What you will do »
Exactly as written, print out each entry in the data, with no pictures.

(Saved entries)
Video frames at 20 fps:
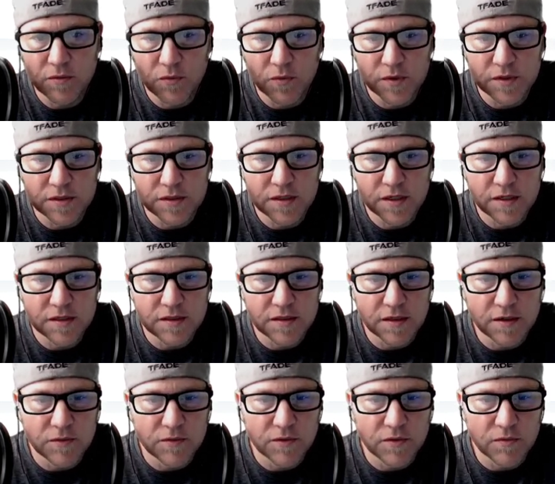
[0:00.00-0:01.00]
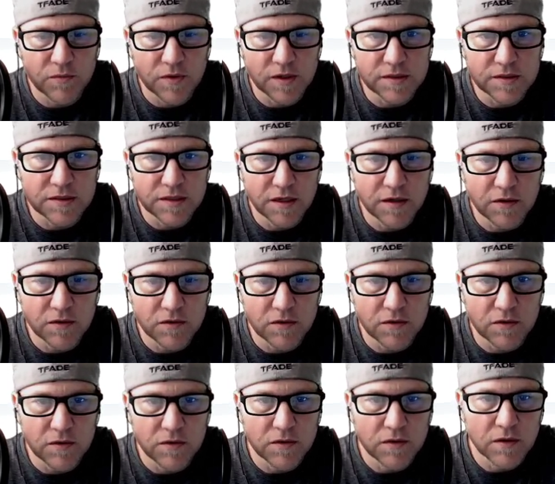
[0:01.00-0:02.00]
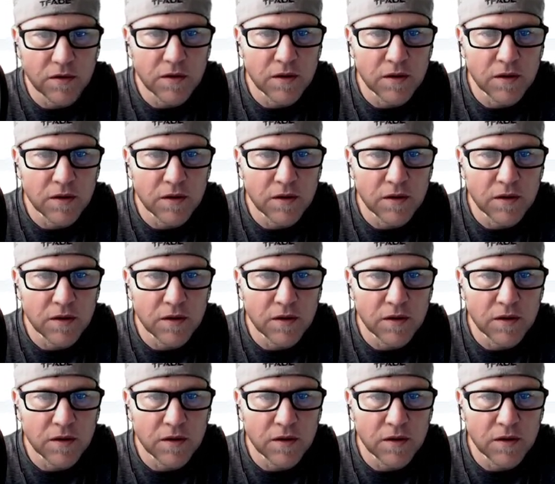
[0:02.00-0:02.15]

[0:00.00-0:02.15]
We're just going to stick with a single.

Response »
Video frames at 20 fps:
[0:00.00-0:01.00]
[0:01.00-0:02.00]
[0:02.00-0:02.15]

[0:00.00-0:02.15]
We're just going to stick with a single.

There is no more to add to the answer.